Transcranial electrical stimulation is a versatile tool to modulate brain activity (Nitsche and Paulus, 2000; Fregni et al.,

2006; Fecteau et al., 2007; Fridriksson et al., 2011). In-vivo and in-vitro studies have demonstrated that electric fields,

whose amplitude is comparable to the one expected in tDCS, can modulate firing rate (Chan and Nicholson, 1986), spike

timing (Radman et al., 2007) and the magnitude of synaptic responses (Kabakov et al., 2012; Rahman et al., 2013). We

have previously shown that acute effects of weak electrical stimulation can be amplified during endogenous oscillatory

activity (Reato et al., 2010, 2013). These results suggest that brain oscillations may be a sensitive target for transcranial

electrical stimulation with constant currents. Previous in-vitro and in-vivo studies have only shown acute effects of

stimulation on oscillatory activity (Reato et al., 2010; Frohlich and McCormick, 2010; Ali et al., 2013; Ozen et al., 2010)

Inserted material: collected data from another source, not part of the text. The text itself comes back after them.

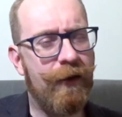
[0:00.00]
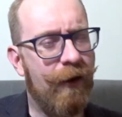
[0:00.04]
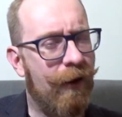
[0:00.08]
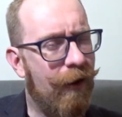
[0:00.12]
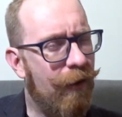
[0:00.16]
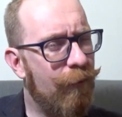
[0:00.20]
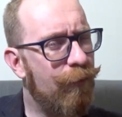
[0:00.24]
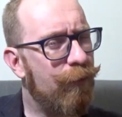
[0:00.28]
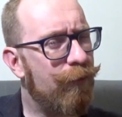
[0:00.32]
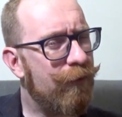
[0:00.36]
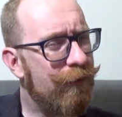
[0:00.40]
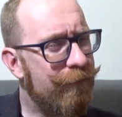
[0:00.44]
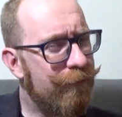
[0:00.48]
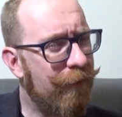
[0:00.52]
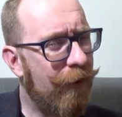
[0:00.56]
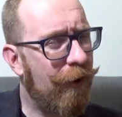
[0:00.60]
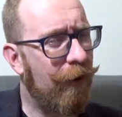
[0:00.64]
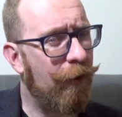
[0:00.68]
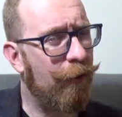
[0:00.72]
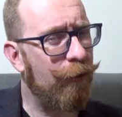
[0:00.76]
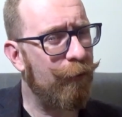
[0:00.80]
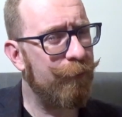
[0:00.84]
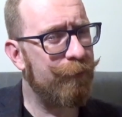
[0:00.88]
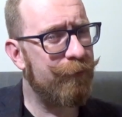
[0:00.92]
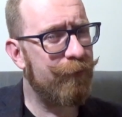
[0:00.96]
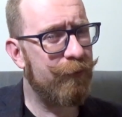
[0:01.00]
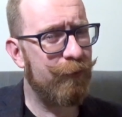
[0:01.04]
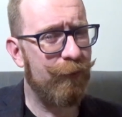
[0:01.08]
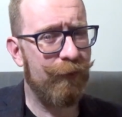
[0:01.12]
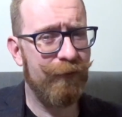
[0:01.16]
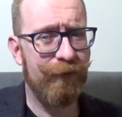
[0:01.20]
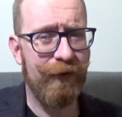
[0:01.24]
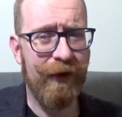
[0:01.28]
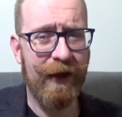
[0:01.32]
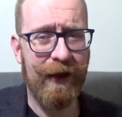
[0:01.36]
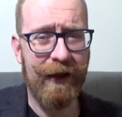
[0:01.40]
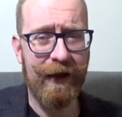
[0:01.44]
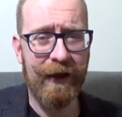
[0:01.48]
I would have hoped to
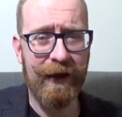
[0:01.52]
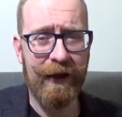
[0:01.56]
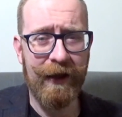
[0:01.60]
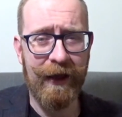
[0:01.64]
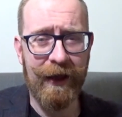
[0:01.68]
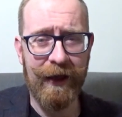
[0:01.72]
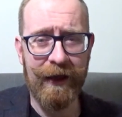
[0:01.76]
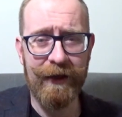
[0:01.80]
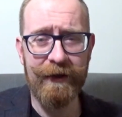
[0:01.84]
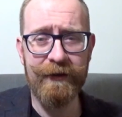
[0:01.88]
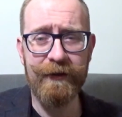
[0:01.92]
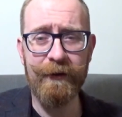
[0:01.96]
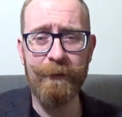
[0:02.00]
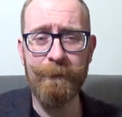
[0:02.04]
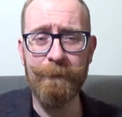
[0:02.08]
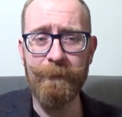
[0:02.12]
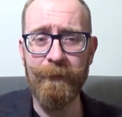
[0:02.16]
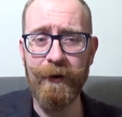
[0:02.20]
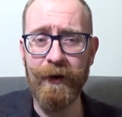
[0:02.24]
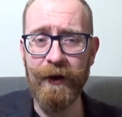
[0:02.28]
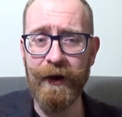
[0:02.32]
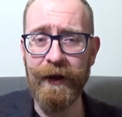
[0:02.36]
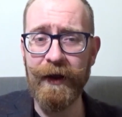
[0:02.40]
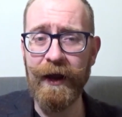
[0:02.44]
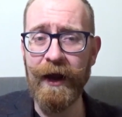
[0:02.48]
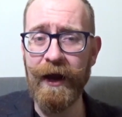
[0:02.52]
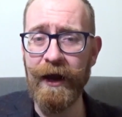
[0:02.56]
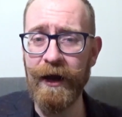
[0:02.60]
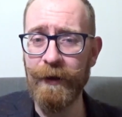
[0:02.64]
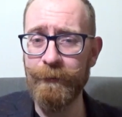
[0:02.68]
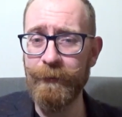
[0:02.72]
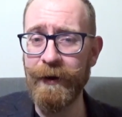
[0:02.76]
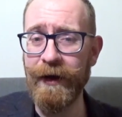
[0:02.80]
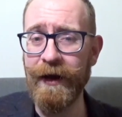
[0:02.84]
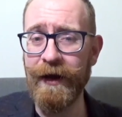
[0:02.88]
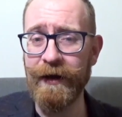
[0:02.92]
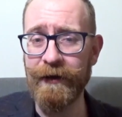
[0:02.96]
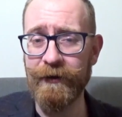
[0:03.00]
have had my
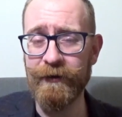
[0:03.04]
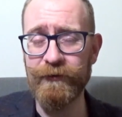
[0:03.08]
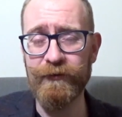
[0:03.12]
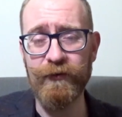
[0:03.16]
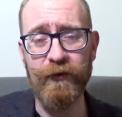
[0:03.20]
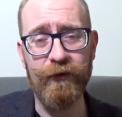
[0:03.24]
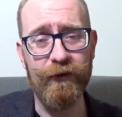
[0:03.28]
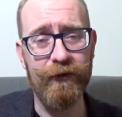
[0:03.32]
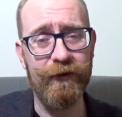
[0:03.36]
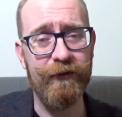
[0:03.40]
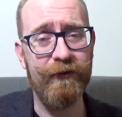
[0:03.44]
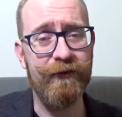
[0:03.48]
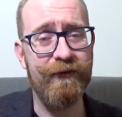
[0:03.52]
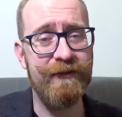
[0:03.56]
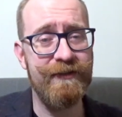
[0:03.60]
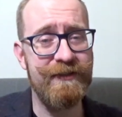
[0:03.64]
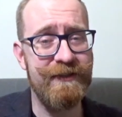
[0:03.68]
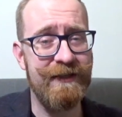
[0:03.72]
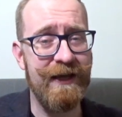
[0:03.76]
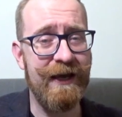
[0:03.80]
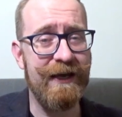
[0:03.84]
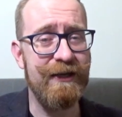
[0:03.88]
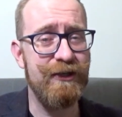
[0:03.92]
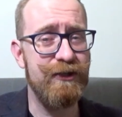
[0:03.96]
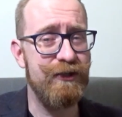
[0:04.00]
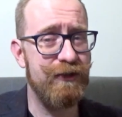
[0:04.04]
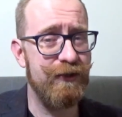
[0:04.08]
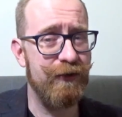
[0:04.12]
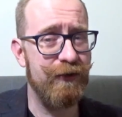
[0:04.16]
arm harness on in the stage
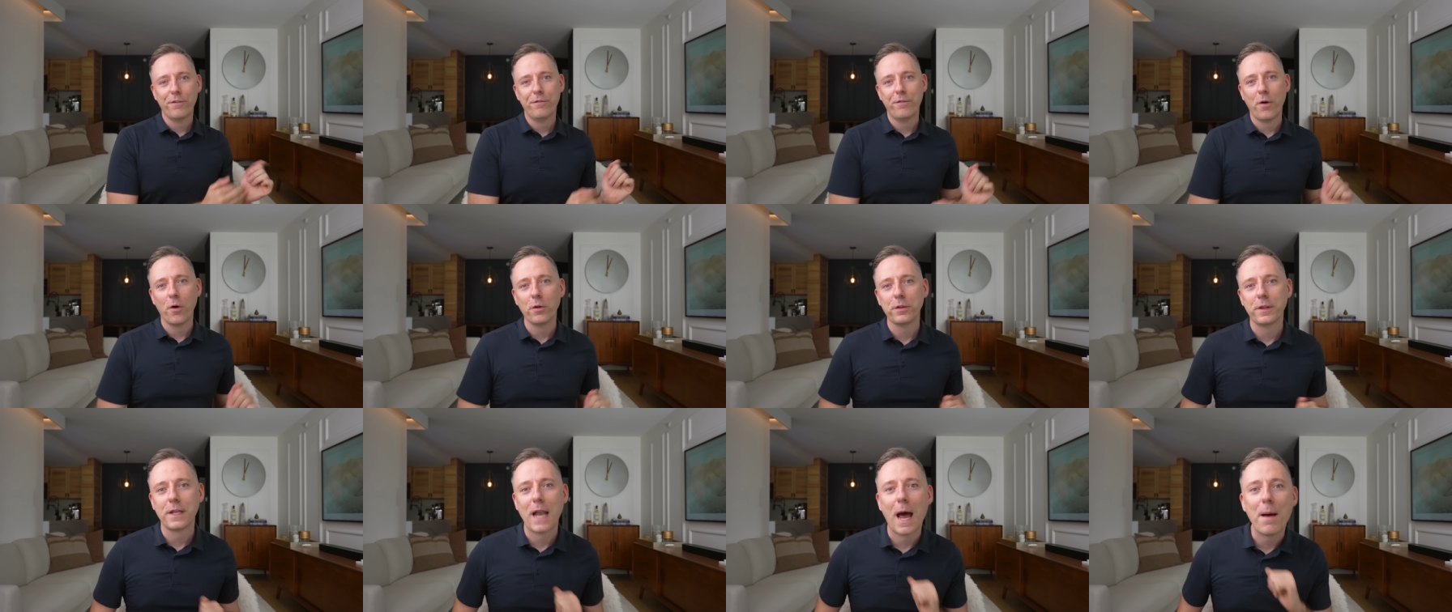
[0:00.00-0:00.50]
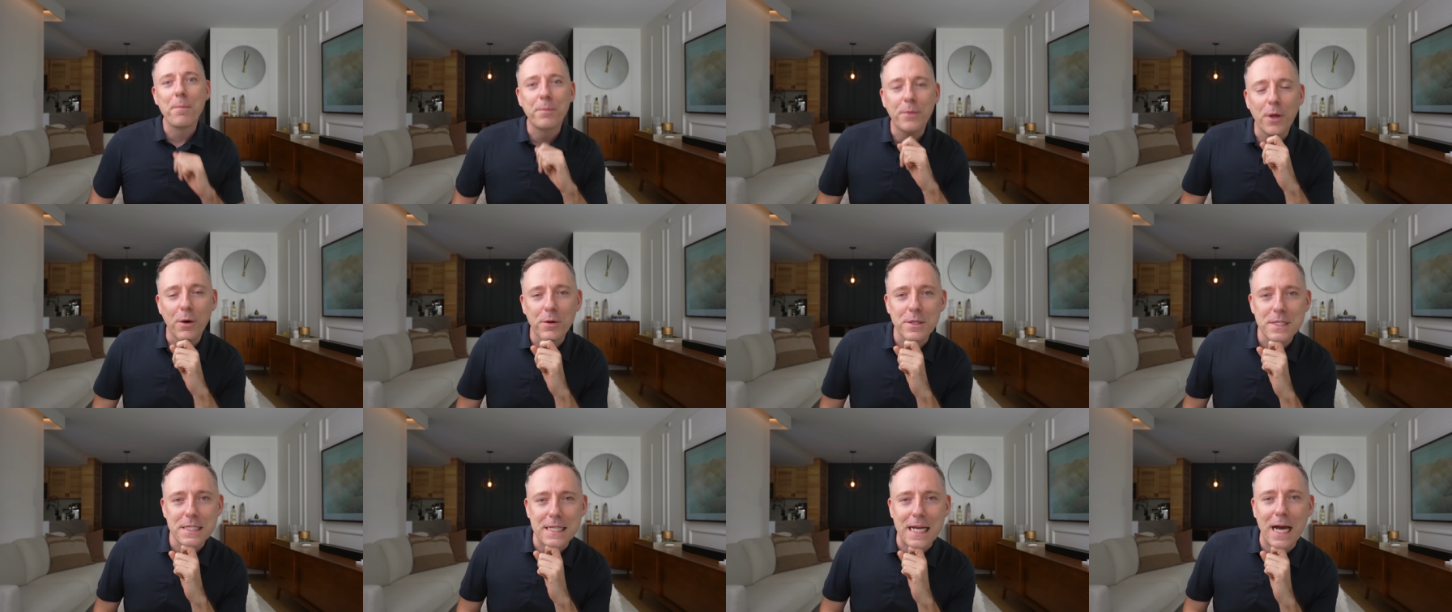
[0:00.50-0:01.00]
folding up
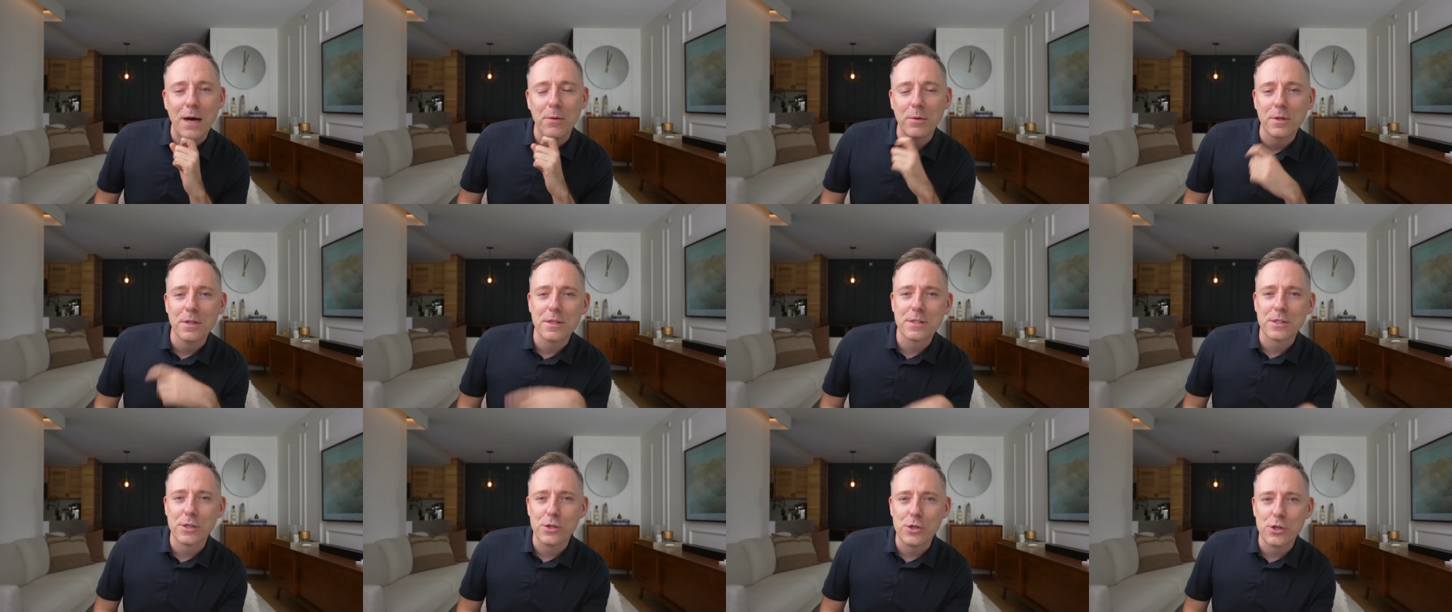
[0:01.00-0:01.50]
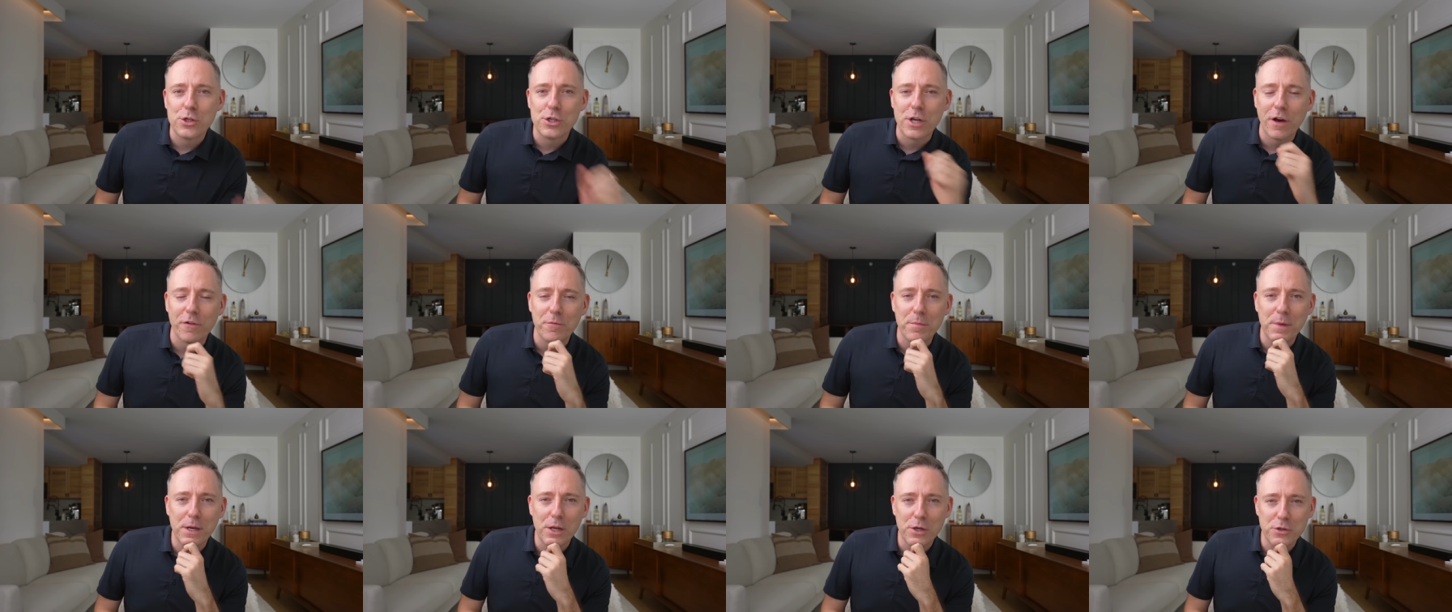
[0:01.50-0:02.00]
those towels and
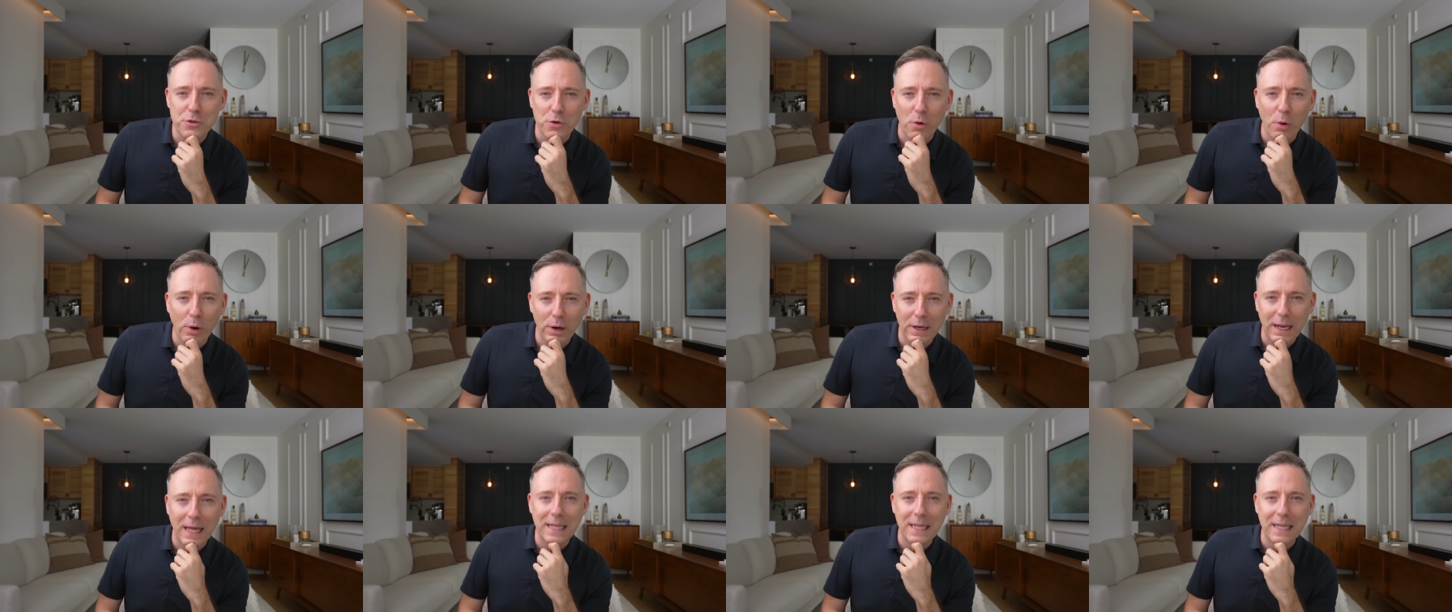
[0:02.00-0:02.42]
shove them in a drawer.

and there are few reports on longer term effects in human studies (see Antal et al., 2004; Polanıa et al., 2011). The majority

of studies on oscillatory activity have used alternating current stimulation with the goal of enhancing brain oscillations

(Marshall et al., 2006; Pogosyan et al., 2009; Kirov et al., 2009; Zaehle et al., 2010; Santarnecchi et al., 2013; Helfrich et

al., 2014).

Here we found that weak constant current electrical stimulation applied for a longer period of time can induce lasting

effects, measurable as altered gamma power and multi-unit activity. These lasting effects cannot be explained as persistent

network activity in the absence of some adaptive process since in our previous work gamma power returned to baseline

activity within 100 ms after short-lasting DC field stimulation (Reato et al., 2010). Importantly, the after-stimulation effect

was consistent with the acute effect, reminiscent of Hebbian or activity-dependent plasticity and contrary to homeostatic

plasticity (Fricke et al., 2011; Reato et al., 2013).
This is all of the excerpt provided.